[[ DATA TO EXAMINE, beginning ]]

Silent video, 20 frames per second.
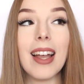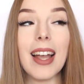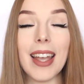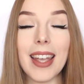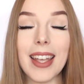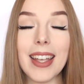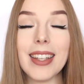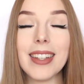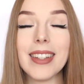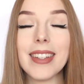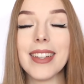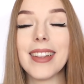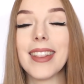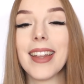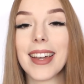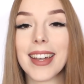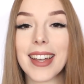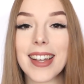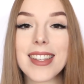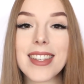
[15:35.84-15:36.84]
And
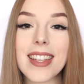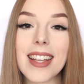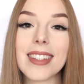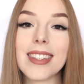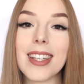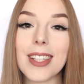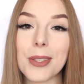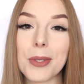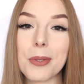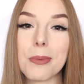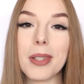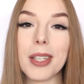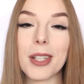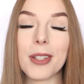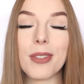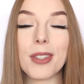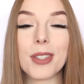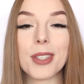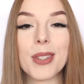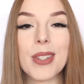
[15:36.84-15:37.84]
like I said, that will be all
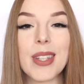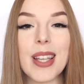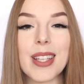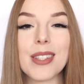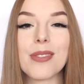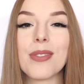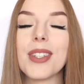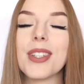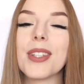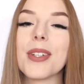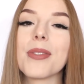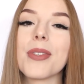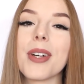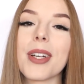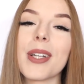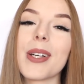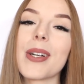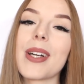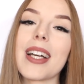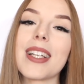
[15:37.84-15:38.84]
for today's video.
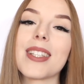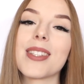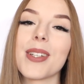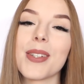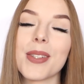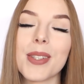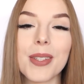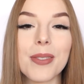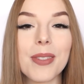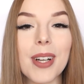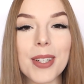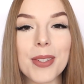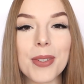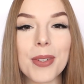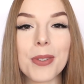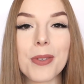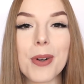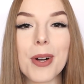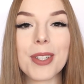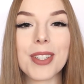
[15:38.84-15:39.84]
Thank you guys so much
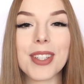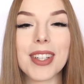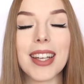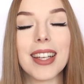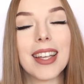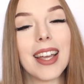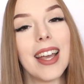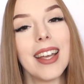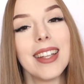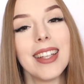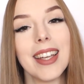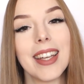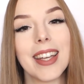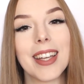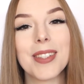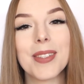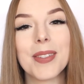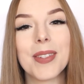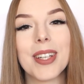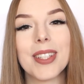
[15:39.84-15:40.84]
for watching, and I
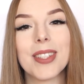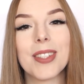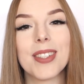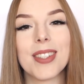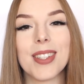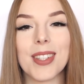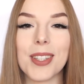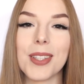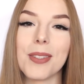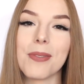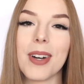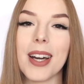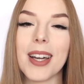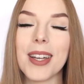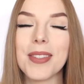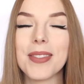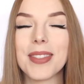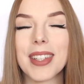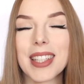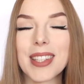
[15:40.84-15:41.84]
can't wait to see you in
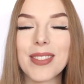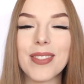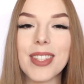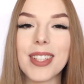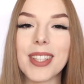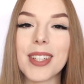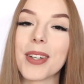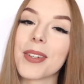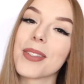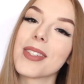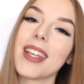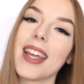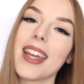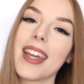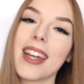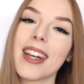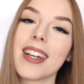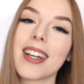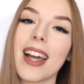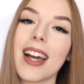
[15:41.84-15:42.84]
my next video. Take
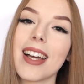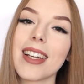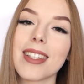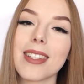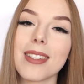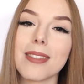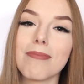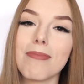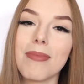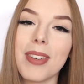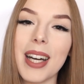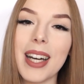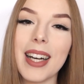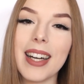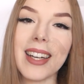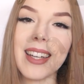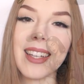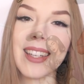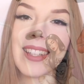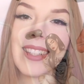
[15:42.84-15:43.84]
care guys,
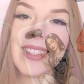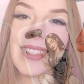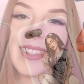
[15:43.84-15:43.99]
bye!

[[ DATA TO EXAMINE, end ]]

EXERCISE REQUIREMENTS: What is needed is an exact copy of the lines from the one containing "[15:39.84-15:40.84]" through the last line of the records, with every picture left out.

OUTPUT:
[15:39.84-15:40.84]
for watching, and I
[15:40.84-15:41.84]
can't wait to see you in
[15:41.84-15:42.84]
my next video. Take
[15:42.84-15:43.84]
care guys,
[15:43.84-15:43.99]
bye!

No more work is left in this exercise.